→ **Exercise**: The answer must consist of every record below, reproduced exactly.

→ **Data**:
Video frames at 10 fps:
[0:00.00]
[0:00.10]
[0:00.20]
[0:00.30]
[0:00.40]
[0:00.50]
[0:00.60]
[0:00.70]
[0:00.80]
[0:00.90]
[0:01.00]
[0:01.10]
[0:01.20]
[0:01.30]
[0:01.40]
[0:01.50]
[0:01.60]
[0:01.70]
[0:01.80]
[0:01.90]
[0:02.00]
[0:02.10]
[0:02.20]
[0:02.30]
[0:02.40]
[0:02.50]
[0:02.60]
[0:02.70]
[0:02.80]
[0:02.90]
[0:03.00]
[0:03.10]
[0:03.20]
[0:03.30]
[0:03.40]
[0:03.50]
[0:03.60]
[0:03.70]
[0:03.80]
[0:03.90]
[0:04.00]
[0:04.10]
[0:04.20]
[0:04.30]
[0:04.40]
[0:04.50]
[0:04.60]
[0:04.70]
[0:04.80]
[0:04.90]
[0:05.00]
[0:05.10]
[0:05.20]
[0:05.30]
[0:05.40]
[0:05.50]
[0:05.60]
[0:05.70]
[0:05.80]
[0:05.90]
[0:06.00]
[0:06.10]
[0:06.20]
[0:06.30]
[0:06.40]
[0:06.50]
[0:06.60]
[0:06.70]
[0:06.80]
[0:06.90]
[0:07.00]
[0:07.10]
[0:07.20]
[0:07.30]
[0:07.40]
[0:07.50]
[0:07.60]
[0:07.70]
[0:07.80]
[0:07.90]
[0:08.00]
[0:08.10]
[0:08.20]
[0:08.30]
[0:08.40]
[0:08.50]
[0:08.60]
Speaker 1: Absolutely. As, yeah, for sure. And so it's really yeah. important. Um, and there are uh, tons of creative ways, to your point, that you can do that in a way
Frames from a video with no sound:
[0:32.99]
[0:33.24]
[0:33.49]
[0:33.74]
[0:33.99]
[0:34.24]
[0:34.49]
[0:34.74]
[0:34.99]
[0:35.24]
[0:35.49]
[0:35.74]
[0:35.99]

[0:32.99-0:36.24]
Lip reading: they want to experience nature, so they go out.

→ **Exercise solution**:
Video frames at 10 fps:
[0:00.00]
[0:00.10]
[0:00.20]
[0:00.30]
[0:00.40]
[0:00.50]
[0:00.60]
[0:00.70]
[0:00.80]
[0:00.90]
[0:01.00]
[0:01.10]
[0:01.20]
[0:01.30]
[0:01.40]
[0:01.50]
[0:01.60]
[0:01.70]
[0:01.80]
[0:01.90]
[0:02.00]
[0:02.10]
[0:02.20]
[0:02.30]
[0:02.40]
[0:02.50]
[0:02.60]
[0:02.70]
[0:02.80]
[0:02.90]
[0:03.00]
[0:03.10]
[0:03.20]
[0:03.30]
[0:03.40]
[0:03.50]
[0:03.60]
[0:03.70]
[0:03.80]
[0:03.90]
[0:04.00]
[0:04.10]
[0:04.20]
[0:04.30]
[0:04.40]
[0:04.50]
[0:04.60]
[0:04.70]
[0:04.80]
[0:04.90]
[0:05.00]
[0:05.10]
[0:05.20]
[0:05.30]
[0:05.40]
[0:05.50]
[0:05.60]
[0:05.70]
[0:05.80]
[0:05.90]
[0:06.00]
[0:06.10]
[0:06.20]
[0:06.30]
[0:06.40]
[0:06.50]
[0:06.60]
[0:06.70]
[0:06.80]
[0:06.90]
[0:07.00]
[0:07.10]
[0:07.20]
[0:07.30]
[0:07.40]
[0:07.50]
[0:07.60]
[0:07.70]
[0:07.80]
[0:07.90]
[0:08.00]
[0:08.10]
[0:08.20]
[0:08.30]
[0:08.40]
[0:08.50]
[0:08.60]
Speaker 1: Absolutely. As, yeah, for sure. And so it's really yeah. important. Um, and there are uh, tons of creative ways, to your point, that you can do that in a way
Frames from a video with no sound:
[0:32.99]
[0:33.24]
[0:33.49]
[0:33.74]
[0:33.99]
[0:34.24]
[0:34.49]
[0:34.74]
[0:34.99]
[0:35.24]
[0:35.49]
[0:35.74]
[0:35.99]

[0:32.99-0:36.24]
Lip reading: they want to experience nature, so they go out.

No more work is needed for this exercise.